> **WHAT IS NEEDED**
Give back the entries exactly, ending with the "[0:00.00-0:04.08]" line.

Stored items

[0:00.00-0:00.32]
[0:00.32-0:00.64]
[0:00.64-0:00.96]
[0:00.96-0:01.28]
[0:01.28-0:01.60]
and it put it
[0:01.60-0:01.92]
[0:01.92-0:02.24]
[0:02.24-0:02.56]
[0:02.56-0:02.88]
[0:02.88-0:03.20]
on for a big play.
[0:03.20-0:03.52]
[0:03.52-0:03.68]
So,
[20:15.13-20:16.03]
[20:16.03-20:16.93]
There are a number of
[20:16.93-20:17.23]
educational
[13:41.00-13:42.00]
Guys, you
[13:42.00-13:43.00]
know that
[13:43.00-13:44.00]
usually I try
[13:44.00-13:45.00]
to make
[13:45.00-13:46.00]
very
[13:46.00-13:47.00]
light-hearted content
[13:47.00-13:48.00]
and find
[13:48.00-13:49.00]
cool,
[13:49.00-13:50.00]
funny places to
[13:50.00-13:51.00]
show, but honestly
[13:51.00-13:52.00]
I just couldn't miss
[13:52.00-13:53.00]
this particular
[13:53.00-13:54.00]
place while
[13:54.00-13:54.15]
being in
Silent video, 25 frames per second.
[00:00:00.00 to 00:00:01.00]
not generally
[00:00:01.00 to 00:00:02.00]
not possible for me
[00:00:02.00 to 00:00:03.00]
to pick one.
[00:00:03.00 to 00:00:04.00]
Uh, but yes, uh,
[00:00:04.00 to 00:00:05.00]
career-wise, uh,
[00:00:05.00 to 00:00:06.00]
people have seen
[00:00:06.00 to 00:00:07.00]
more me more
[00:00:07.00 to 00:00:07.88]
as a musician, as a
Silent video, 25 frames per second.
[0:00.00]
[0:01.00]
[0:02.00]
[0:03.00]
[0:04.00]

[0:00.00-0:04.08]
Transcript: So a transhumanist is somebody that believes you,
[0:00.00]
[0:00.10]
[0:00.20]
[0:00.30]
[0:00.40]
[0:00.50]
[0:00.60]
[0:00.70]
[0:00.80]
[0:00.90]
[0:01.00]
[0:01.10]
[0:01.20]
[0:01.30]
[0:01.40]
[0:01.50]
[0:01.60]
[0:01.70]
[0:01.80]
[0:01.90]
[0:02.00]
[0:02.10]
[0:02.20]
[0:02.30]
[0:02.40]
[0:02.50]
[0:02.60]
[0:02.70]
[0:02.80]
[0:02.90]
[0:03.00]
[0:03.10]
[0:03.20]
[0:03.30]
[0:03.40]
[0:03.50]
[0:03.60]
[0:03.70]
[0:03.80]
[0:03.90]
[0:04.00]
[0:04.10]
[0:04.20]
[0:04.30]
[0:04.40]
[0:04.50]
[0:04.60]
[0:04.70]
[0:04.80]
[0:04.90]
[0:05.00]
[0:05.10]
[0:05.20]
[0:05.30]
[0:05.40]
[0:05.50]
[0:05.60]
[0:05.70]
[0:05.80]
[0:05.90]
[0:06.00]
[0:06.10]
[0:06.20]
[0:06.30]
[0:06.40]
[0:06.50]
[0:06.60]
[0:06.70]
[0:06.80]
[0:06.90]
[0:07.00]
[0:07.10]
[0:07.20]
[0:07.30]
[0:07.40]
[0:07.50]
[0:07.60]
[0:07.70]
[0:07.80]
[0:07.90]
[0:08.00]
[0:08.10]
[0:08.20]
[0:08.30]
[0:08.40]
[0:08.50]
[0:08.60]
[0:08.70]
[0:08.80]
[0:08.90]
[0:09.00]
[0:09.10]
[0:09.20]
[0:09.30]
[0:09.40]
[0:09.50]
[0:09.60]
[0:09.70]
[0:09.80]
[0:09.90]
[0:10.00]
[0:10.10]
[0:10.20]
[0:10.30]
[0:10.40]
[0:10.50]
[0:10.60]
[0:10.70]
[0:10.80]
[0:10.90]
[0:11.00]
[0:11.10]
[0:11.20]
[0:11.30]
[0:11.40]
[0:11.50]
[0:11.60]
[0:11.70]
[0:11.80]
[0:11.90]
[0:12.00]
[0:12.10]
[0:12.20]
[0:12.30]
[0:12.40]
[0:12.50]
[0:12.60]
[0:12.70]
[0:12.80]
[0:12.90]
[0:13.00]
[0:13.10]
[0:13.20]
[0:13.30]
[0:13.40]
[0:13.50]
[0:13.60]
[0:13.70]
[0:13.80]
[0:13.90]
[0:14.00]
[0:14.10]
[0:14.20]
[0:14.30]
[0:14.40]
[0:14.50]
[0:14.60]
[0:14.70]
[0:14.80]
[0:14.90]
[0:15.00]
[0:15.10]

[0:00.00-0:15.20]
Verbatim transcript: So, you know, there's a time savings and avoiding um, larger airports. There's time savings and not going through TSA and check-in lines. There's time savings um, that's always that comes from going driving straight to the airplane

> **TASK RESULT**
[0:00.00-0:00.32]
[0:00.32-0:00.64]
[0:00.64-0:00.96]
[0:00.96-0:01.28]
[0:01.28-0:01.60]
and it put it
[0:01.60-0:01.92]
[0:01.92-0:02.24]
[0:02.24-0:02.56]
[0:02.56-0:02.88]
[0:02.88-0:03.20]
on for a big play.
[0:03.20-0:03.52]
[0:03.52-0:03.68]
So,
[20:15.13-20:16.03]
[20:16.03-20:16.93]
There are a number of
[20:16.93-20:17.23]
educational
[13:41.00-13:42.00]
Guys, you
[13:42.00-13:43.00]
know that
[13:43.00-13:44.00]
usually I try
[13:44.00-13:45.00]
to make
[13:45.00-13:46.00]
very
[13:46.00-13:47.00]
light-hearted content
[13:47.00-13:48.00]
and find
[13:48.00-13:49.00]
cool,
[13:49.00-13:50.00]
funny places to
[13:50.00-13:51.00]
show, but honestly
[13:51.00-13:52.00]
I just couldn't miss
[13:52.00-13:53.00]
this particular
[13:53.00-13:54.00]
place while
[13:54.00-13:54.15]
being in
Silent video, 25 frames per second.
[00:00:00.00 to 00:00:01.00]
not generally
[00:00:01.00 to 00:00:02.00]
not possible for me
[00:00:02.00 to 00:00:03.00]
to pick one.
[00:00:03.00 to 00:00:04.00]
Uh, but yes, uh,
[00:00:04.00 to 00:00:05.00]
career-wise, uh,
[00:00:05.00 to 00:00:06.00]
people have seen
[00:00:06.00 to 00:00:07.00]
more me more
[00:00:07.00 to 00:00:07.88]
as a musician, as a
Silent video, 25 frames per second.
[0:00.00]
[0:01.00]
[0:02.00]
[0:03.00]
[0:04.00]

[0:00.00-0:04.08]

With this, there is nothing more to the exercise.